OR Allison Mack43, is attempting to retell her own story. Two years after being released from federal prison, the former Smallville star is speaking publicly for the first time about her role in heresy NXIVM, an organization that presented itself as a “self-improvement” program ended up becoming one of the most prominent sexual cults in the US.
In the seven-episode Allison After Nxivm podcast produced by Canadian broadcaster CBC, Allison Mack describes how she ended up using her image as an actress to attract women to the cult of Keith Raniere, who has been sentenced to 120 years in prison for sexual exploitation and extortion in USAas the Guardian and the Hollywood Reporter write.
“I was excited by the power I felt when I saw these young, beautiful women looking at me and listening to me,” Mack admits on the podcast. “And yes, the sexual aspect of it all was fascinating.”
She admits she “exploited” her publicity from Smallville, which she describes as a “tool of power” to convince other women to join NXIVM, where some were branded with a red-hot iron with Raniere’s initials and forced to have sex with him.
From Smallville to the NXIVM trap
Mack says she came into contact with NXIVM through her Smallville co-star, Christine Crook, who led her to an early seminar that was billed as “life coaching” in Vancouver. At the time, the two actors were around 25, living in New York and looking for new meaning in their careers and lives.
According to Mack, Crook told her about a “lesson in the science of joy” and a system of “coaches,” a “vanguard” and a “prefect” — the titles then used for founder Keith Raniere and co-founder Nancy Saltzman. Mak attended a first seminar with Saltzman and gradually joined the guru’s inner circle.

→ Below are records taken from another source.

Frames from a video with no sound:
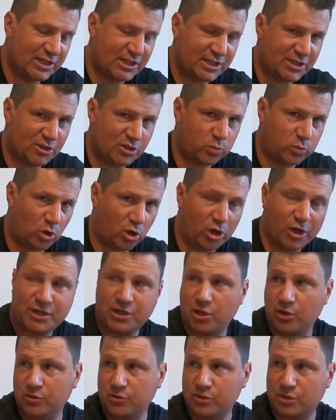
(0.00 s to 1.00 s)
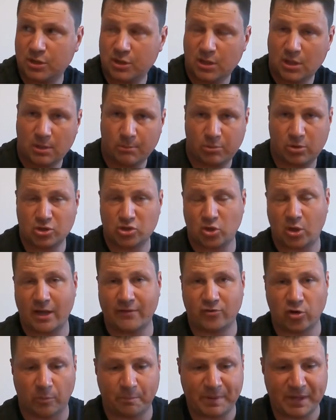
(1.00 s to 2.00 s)
This is what I use because
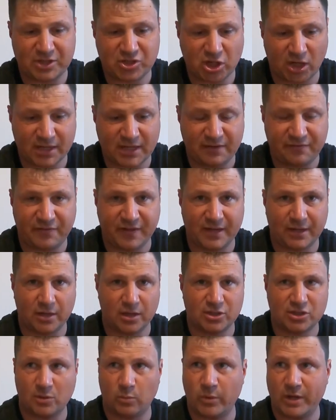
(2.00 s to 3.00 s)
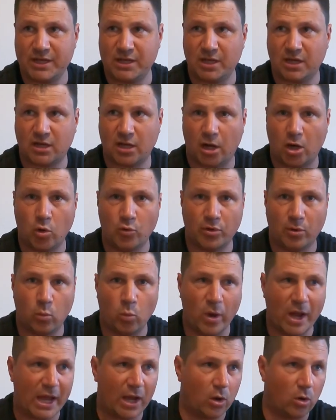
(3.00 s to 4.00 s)
I've got big chunky fingers, and when you're cold
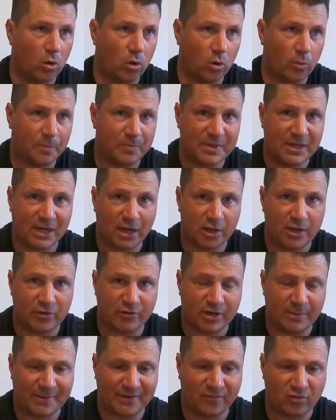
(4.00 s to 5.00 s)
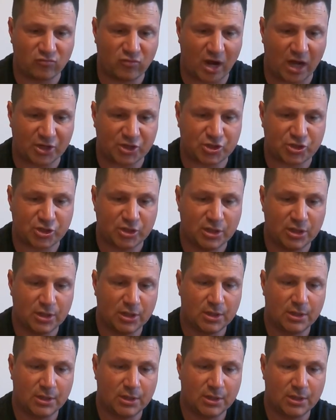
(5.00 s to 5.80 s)
and wet, or, you know, you're in a bit of a rush,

She says in the podcast that Raniere introduced her to a “physically intimate” relationship with him as a way to help her overcome the effects of sexual abuse she says she suffered in her childhood. Little by little, she argues, she was “indoctrinated” and came to play an active role in coercing other women: pressuring them to obey, justifying the system’s violence in the name of “personal growth,” and continuing the pressure despite their fears and objections.
“I wasn’t good… I was abusive”
Today, Mack claims she was “recruited” and “manipulated” herself, but clearly acknowledges that she in turn victimized other women. She describes herself as “emotionally aggressive” and “cold”, admitting: “I wasn’t nice… I was abusive.”
She even refers to a specific incident where she acted as a mediator between Ranier and a reluctant young woman: “My role was to tell her what she should do with him for her own development. The more she said “I’m afraid, I don’t want to”, the more I told her “You have to do it, and the longer you wait, the more serious the consequences will be”. The manipulation started, pressure and pressure again… And then it was like rape.”
Mack was arrested in April 2018 and pleaded guilty in 2021 to charges related to recruiting and manipulating women on Raniere’s behalf. She was sentenced to three years in prison and eventually served just over two, before being released in 2023. She told the court she would “forever regret” her choices and expressed “remorse and guilt”.
Today, through Allison After Nxivm, she tries to decolorize the image of the “predator” that accompanies her, but without denying her responsibility: “People think I’m a pervert. I didn’t experience it that way. People can believe me or think I’m lying, but I feel like I should at least say it out loud, once, for me.”
The case of NXIVM, which has already been presented in the HBO documentary The Vow, thus continues to come back to the fore through the testimony of one of the most emblematic – and controversial – figures in Keith Raniere’s inner circle.